И тогда, да, действительно, тогда его шеф вызвал к себе и сказал о том, что, мол, друг ваш, Иван Геннадиевич, товарищ, вернее, бывший товарищ Александр Ильич — враг и дружить с таковыми нет нужды, а то — сами понимаете. Он понимал.
Почему — враг? Какой враг? Объяснили.
Английский шпион. Документы? Вот они документы. Болдин прочитал донесения. Без подписи.
— Но без подписи?
— Что же, он идиот — подписываться? Но он, он писал, он враг.
— Но его же послали в Англию?
— Совершенно, верно, для выявления, окончательного выявления.
— И выявили?
— Конечно же, конечно, все связи, все до единой, сейчас его совершенно секретно отзовут, точно отзовут, но вы, ты его не знал! Понимаешь?
Не знал. Голос шефа грозен. И строг. Да, вот дела.
— Как же он так, ведь он старый партиец, герой?
— Сейчас так многие ответят. И занимайся делом. И с женой его это… Понимаешь, порви.
— Так вы и это?..
— А как же. Тени тенями, ножки ножками, а жизнь-то дороже. Она ведь тоже…
— Как — тоже?
— Так. — И глаза, глаза у его шефа стали колючие и подозрительные.
— Да, да, хорошо.
Сейчас стыдно вспоминать, Иван Геннадиевич.
И Александра Ильича отозвали. Тотчас, в самых лестных выражениях, для награды, для новой награды и даже приказ о награждении для вящей убедительности в газетах распечатали.
Вот так. Но кто-то — тоже враг — предупредил.
Точно предупредил.
И это был шаг к этим шагам, точно шаг, приехал бы он, не случилось бы этого, точно не случилось бы. Обязательно не случилось бы. Но он не приехал.
Глава семнадцатая
После неожиданного и, скажем откровенно, не совсем православного разговора со старцем прошло несколько недель. Нифонт все это время так безотлучно и проживал в пещерах и никого к себе не допускал. Он перестал принимать пищу. Пил лишь воду. Слух об этом прошел по всему монастырю. (Спорили о том, имеет ли право схимник не принимать пищи. Не похоже ли это на самоубийство?)
Майков не раз пытался повидать старца, но ему не позволили.

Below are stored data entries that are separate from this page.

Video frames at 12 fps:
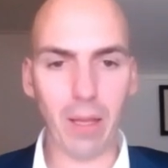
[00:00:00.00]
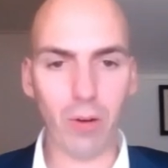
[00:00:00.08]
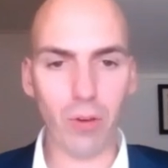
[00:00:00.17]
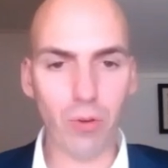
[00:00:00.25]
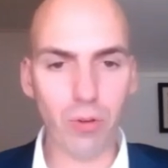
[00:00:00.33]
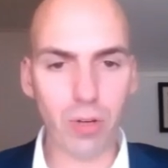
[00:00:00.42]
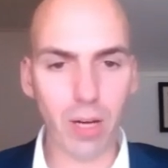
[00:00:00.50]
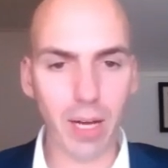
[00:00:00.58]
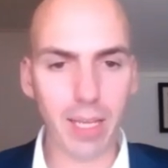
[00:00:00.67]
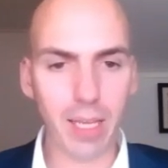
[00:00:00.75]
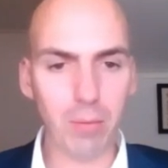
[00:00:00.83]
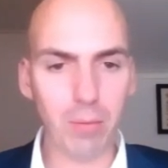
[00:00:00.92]
Hyundai
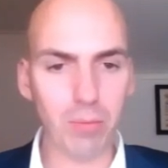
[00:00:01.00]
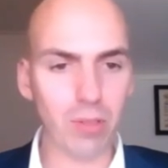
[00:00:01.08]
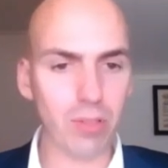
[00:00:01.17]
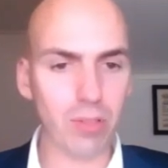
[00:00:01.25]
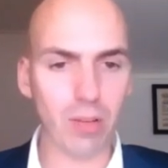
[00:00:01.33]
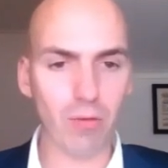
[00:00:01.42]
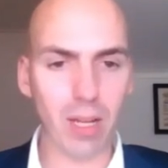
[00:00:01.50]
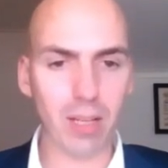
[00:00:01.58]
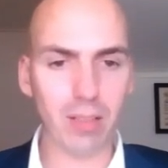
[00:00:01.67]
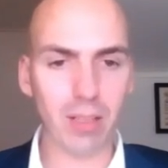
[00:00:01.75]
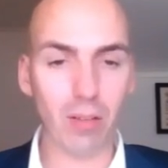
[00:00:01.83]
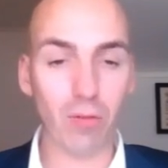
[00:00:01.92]
Himson
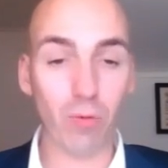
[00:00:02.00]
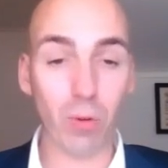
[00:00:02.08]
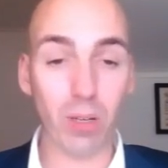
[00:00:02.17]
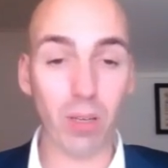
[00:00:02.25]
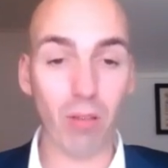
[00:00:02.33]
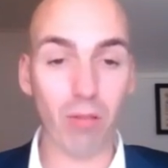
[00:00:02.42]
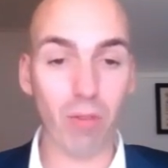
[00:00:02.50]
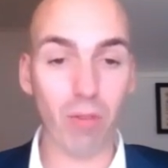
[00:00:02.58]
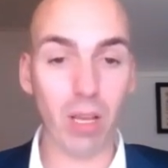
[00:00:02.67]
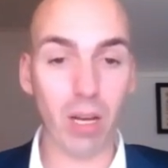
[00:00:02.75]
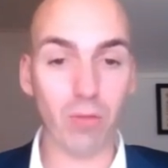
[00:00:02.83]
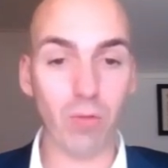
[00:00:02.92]
generators at
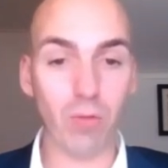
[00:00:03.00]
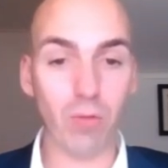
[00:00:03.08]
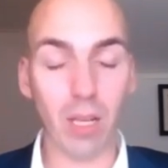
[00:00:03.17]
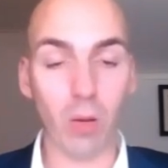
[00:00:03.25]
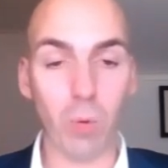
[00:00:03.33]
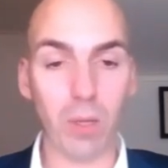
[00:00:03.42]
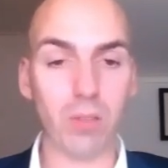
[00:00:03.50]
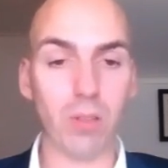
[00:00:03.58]
2300 kilowatts.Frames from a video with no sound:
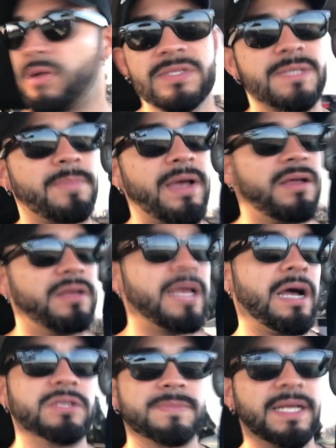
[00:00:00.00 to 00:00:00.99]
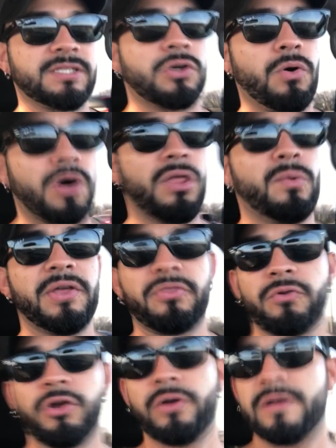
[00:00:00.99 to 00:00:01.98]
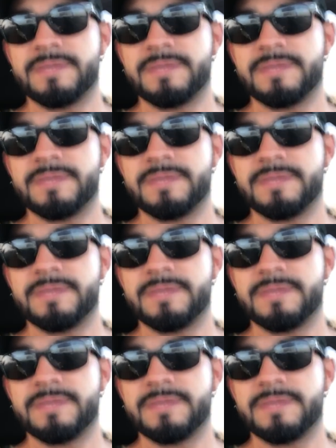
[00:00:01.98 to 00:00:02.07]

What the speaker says: I was about to go all the way through.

Нифонт никого не хотел видеть. Майков решил, что схимник не хочет видеть его после их последнего разговора. Сейчас Майков уже жалел о последнем откровенном разговоре со стариком.

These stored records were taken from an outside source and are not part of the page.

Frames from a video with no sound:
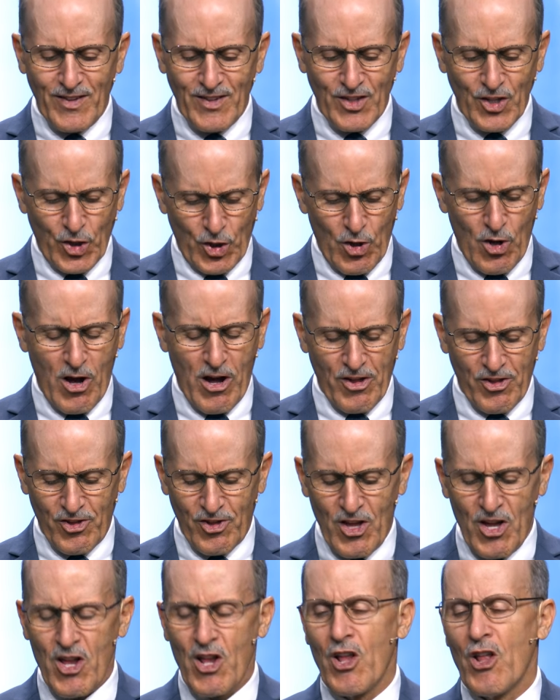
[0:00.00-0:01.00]
the lost.
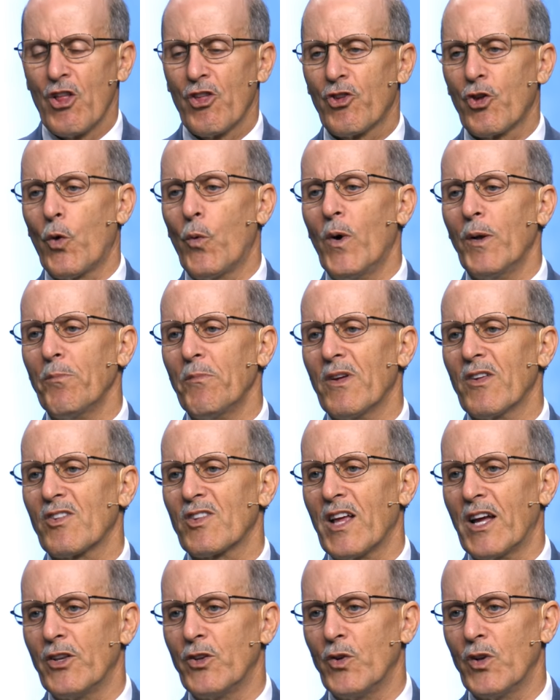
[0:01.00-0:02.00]
So, what must
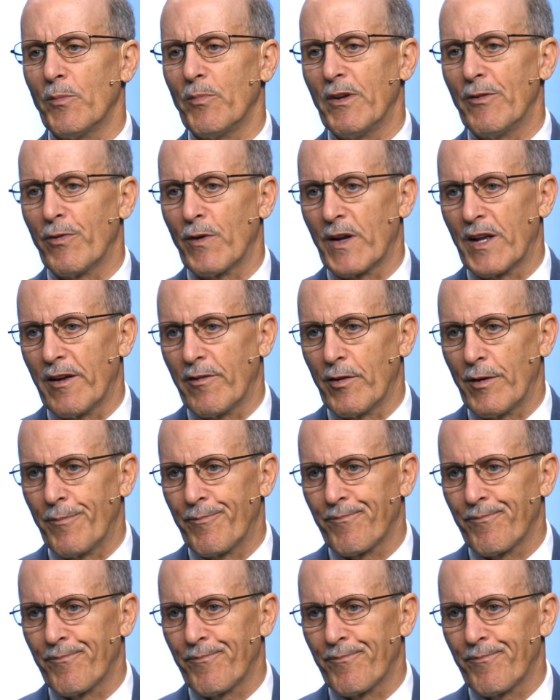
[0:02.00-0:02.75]
I do to be forgiven?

Он чувствовал излишность разговора. Ибо то, что для него было лишь частью его пути в жизни, для этого старца было по сути концом его жизни. То, к чему Майков мог относиться несколько отстраненно, было для старца совсем не отстраненно. Для него это было почти последней жизненной истиной. Почти итогом. Майков еще имел время пойти в незнании Бога дальше, старец — уже не мог.
Владимир же Глебович находился эти недели в счастливом состоянии духа человека, нашедшего в себе новую истину, новый путь для еще незаконченного им, продолжающегося постоянного развития.
У Майкова, в отличие от старца, тут не могло быть остановки. У него еще многое было впереди.
И вот еще что знаменательно. Тут впервые после изучения своей родословной Владимир Глебович почувствовал, что он становится на новый, непройденный еще никем, в том числе и его предками, путь. Что он прошел (повторил) уже в себе их сокровенные мысли, что он перестрадал их искательские страдания как бы в сжатом виде, что он спрессовал в себе род свой и что только теперь он выходит на новую дорогу, на ту дорогу, которую, быть может, никто еще не проходил.
Майков ощутил окрыляющую свободу. Впервые почувствовал себя самим же собой. Это было ощущение сродни ощущению свободного полета. И Майков был переполнен им. Он был почему-то счастлив, вызывая своим счастьем неудовольствие ретивых монахов во главе с известным уже нам старцем Никодимом.